Resentment for that incomplete draconic form washed over him; resentment towards the Gu for failing to give proper form to his perfect designs. Nevertheless, he could not deny the Gu’s efforts in their pragmatic simplicity.
He had to admit that the tail was a design of genius, willing it to manifest as it was, albeit scaled down. The armor’s metal creaked and he felt the ocean of tar inside his mind churning, and a few moments later, a silver rendition of the wide, segmented tail had taken shape from his lower back. As for the other two entomodragon-related techniques, he could not see himself biting like some beast and he found the hollow stingers all too vulnerable if they were just out and exposed.
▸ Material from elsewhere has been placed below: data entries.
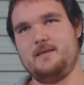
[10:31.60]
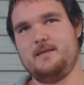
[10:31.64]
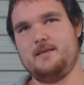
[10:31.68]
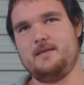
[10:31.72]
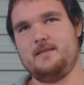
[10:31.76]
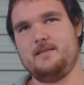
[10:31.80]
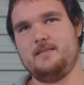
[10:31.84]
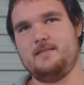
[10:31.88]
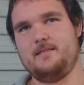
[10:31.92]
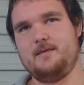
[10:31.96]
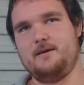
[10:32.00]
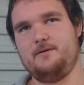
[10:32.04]

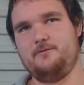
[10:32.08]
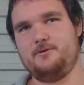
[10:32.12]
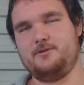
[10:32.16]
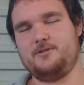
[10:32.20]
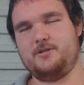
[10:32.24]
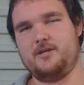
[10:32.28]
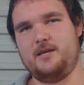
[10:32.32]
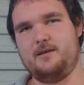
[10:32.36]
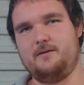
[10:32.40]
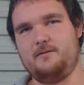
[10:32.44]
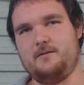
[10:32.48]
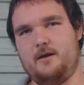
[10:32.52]
there
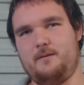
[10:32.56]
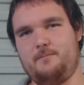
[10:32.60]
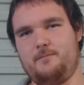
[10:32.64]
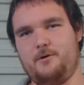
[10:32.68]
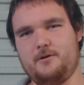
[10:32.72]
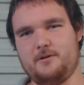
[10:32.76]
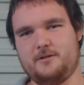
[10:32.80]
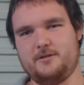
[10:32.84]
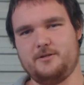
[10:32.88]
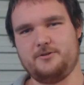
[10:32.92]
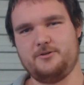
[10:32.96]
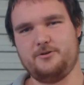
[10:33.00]
was a
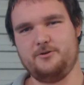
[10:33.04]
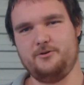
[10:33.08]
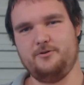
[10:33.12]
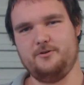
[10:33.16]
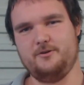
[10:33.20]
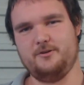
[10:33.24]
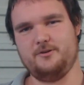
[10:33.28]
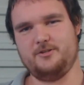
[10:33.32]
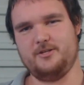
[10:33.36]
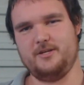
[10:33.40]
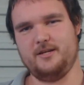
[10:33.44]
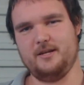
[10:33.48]
politician in
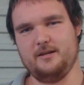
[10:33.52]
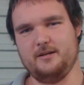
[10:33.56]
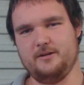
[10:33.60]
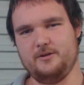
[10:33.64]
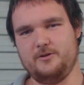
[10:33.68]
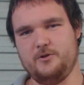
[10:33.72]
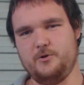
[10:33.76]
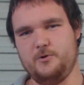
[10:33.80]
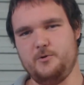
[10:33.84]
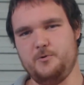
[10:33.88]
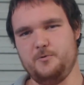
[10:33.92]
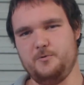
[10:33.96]
New
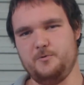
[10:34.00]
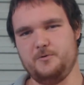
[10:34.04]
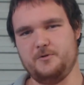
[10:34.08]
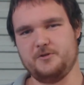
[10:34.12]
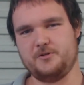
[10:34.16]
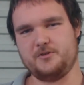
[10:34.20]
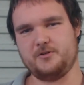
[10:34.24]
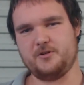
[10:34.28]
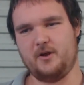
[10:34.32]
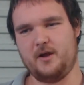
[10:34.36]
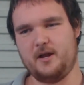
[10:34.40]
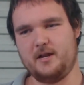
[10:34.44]
Zealand who
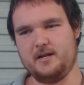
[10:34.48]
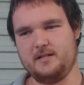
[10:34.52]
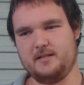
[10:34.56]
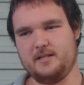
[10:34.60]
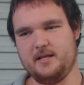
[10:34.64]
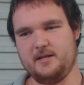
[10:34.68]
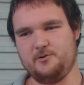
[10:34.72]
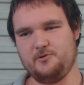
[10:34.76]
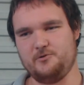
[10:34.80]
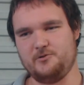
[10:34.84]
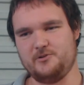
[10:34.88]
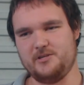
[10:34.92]
decided
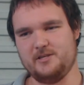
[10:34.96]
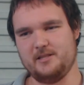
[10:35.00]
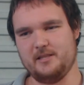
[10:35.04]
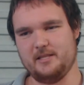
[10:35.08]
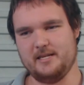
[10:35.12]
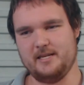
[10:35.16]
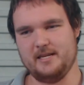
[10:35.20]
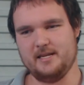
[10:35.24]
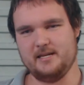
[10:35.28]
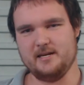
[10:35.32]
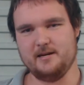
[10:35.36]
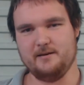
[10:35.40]
that New
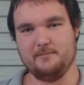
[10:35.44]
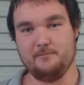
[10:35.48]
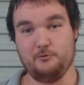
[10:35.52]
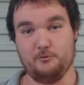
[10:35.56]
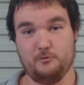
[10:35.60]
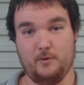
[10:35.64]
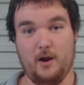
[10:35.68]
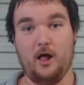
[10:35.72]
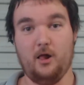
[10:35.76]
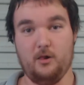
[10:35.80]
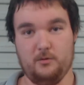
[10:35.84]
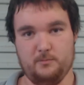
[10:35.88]
Zealand needed a
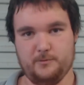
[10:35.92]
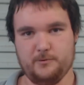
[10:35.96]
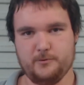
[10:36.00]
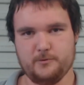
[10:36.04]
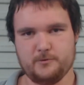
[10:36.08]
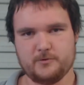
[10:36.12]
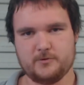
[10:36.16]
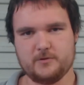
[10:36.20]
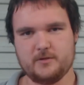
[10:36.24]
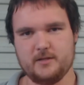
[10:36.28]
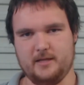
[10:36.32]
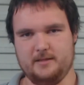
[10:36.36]
morale
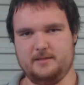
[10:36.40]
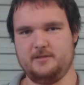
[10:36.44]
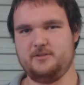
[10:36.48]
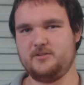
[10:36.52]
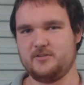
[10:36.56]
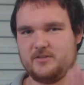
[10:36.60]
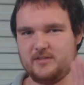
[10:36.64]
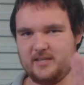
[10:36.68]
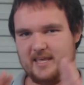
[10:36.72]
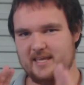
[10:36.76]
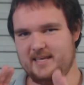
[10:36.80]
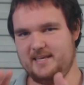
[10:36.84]
boost. And this
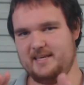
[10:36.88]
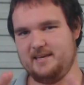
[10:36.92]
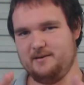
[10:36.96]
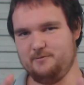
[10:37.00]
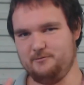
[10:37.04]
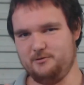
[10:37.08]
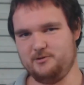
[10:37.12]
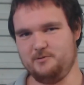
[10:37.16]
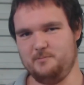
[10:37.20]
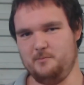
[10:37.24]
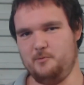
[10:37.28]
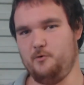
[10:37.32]
is key here, it
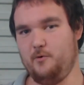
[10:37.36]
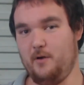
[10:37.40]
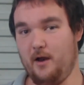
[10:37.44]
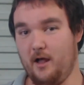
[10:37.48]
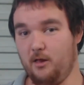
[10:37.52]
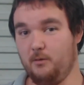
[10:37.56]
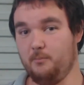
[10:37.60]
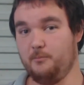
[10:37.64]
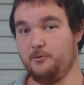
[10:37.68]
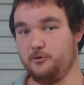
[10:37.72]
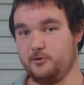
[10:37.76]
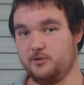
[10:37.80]
was a
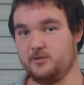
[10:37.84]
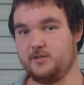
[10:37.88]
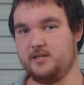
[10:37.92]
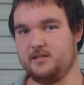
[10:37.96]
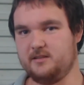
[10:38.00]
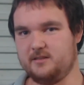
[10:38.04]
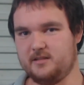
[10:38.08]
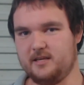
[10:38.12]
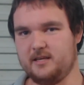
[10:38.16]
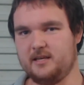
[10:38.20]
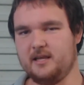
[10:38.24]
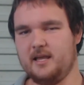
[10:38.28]
morale
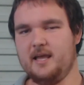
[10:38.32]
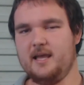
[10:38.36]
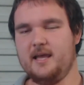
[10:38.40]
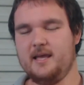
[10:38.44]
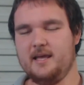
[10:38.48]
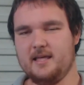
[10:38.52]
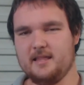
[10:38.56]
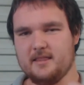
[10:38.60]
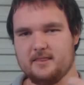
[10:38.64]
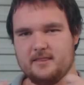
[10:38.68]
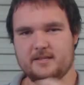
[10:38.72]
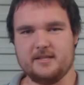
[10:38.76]
boosting thing.
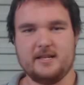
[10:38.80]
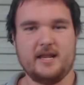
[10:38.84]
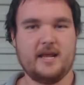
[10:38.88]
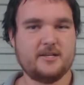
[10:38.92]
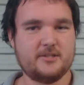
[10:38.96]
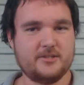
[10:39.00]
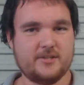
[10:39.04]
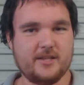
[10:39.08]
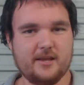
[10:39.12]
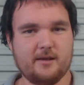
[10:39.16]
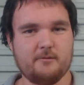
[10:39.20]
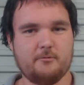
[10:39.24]
The
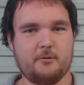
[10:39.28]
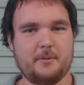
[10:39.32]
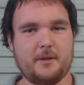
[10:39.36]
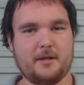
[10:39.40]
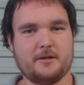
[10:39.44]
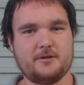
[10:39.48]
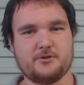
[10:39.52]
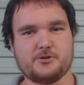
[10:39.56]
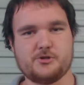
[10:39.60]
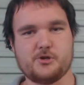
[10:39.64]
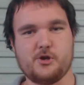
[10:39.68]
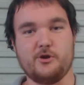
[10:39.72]
next thing I'm
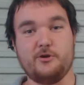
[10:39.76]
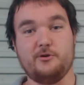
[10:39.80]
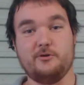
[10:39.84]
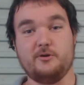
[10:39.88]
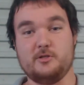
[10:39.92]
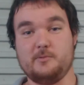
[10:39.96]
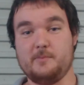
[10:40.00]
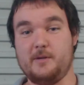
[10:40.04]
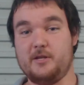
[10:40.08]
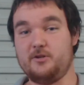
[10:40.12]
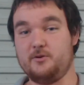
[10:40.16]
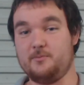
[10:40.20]
about to show you
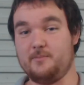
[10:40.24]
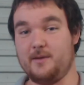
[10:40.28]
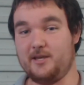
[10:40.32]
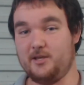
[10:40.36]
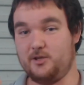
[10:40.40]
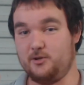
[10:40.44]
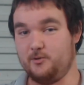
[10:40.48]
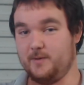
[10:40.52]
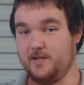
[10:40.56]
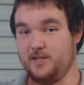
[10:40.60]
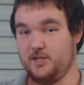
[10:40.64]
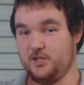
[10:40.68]
was meant to
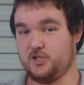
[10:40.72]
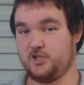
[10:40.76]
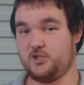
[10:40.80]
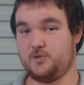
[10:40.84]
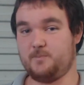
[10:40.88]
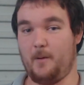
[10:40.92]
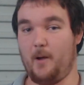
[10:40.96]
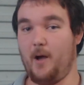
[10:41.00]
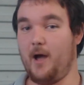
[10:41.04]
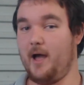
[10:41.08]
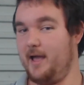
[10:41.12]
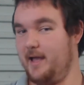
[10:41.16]
make you
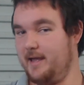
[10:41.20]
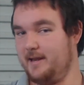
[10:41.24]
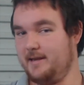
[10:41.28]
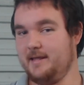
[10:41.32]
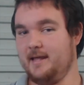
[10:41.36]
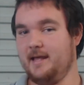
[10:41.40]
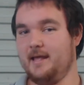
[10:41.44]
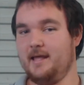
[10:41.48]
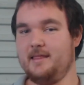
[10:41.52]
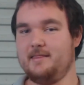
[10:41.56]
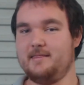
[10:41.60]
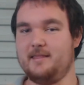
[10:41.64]
inspired
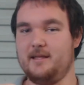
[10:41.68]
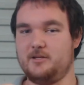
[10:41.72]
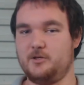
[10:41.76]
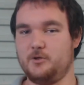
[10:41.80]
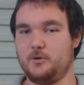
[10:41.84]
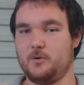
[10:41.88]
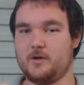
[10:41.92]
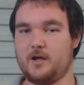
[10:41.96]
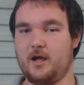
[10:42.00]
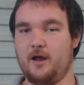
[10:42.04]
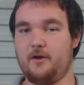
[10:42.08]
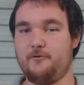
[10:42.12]
that
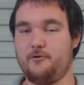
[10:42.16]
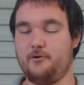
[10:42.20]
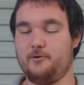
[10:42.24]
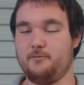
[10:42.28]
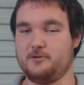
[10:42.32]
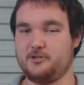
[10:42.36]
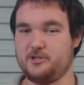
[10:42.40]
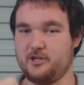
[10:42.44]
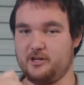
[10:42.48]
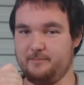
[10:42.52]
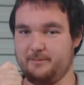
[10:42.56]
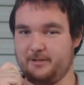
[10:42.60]
your country
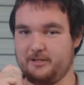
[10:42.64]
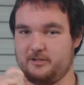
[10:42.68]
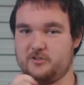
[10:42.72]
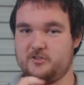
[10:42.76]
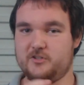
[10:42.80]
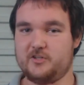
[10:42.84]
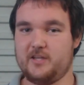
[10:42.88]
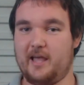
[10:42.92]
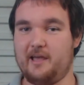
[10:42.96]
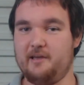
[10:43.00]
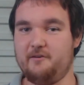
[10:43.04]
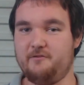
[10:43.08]
was going to be
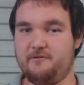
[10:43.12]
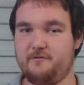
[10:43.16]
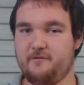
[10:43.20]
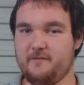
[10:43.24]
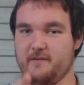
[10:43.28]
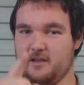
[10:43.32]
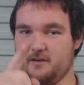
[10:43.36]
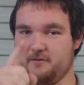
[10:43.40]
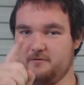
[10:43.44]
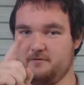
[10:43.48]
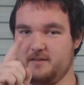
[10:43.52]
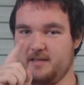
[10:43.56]
safe
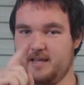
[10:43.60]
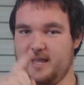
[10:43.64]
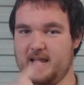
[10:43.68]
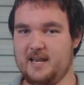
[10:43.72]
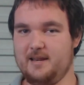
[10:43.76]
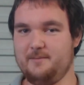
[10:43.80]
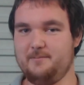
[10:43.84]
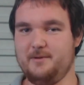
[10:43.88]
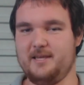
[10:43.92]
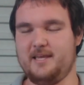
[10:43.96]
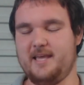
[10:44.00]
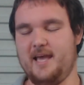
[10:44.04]
if the
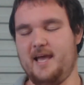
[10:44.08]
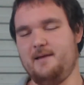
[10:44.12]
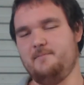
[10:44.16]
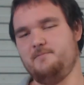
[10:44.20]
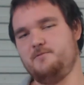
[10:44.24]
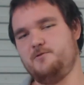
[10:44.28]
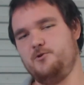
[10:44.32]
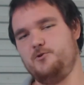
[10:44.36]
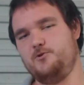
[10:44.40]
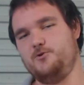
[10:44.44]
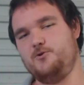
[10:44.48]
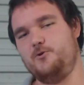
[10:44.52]
enemy came
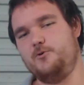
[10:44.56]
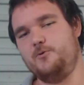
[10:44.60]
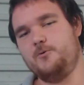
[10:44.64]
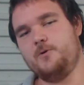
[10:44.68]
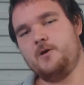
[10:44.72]
to you.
The sickly feeling of her breaking them was still fresh and painful in his mind.
As he did ferocious battle with the four-armed crowman and maimed the hallway nearly as badly as he maimed the horrid creature, a thought sparked in his mind; a solution to the fragility issue, his unwillingness to bite with his own head, and his very immediate need to defeat the crowman’s armor. Even with his monstrous strength, it was a struggle to get a good enough grip on the creature’s plates to pull them off. For once, his thoughts went not to brute force, but to innovation.
Von Wickten willed the Armor of Pure Purpose to manifest a maw around his right forearm such that it could easily snap forward around his fist, with a flamestinger hidden within his forearm such that it could freely extend or retract when the maw was even slightly open from right beneath the wrist. Mounting the crowman’s back, he used his tail to bind its arms and his left hand to hold on while he grabbed at one of its necks with his right. With a loud snap, his gauntlet’s gaping maw shot forward and clamped down on the thing’s neck, allowing the flamestinger to slam forward into its flesh.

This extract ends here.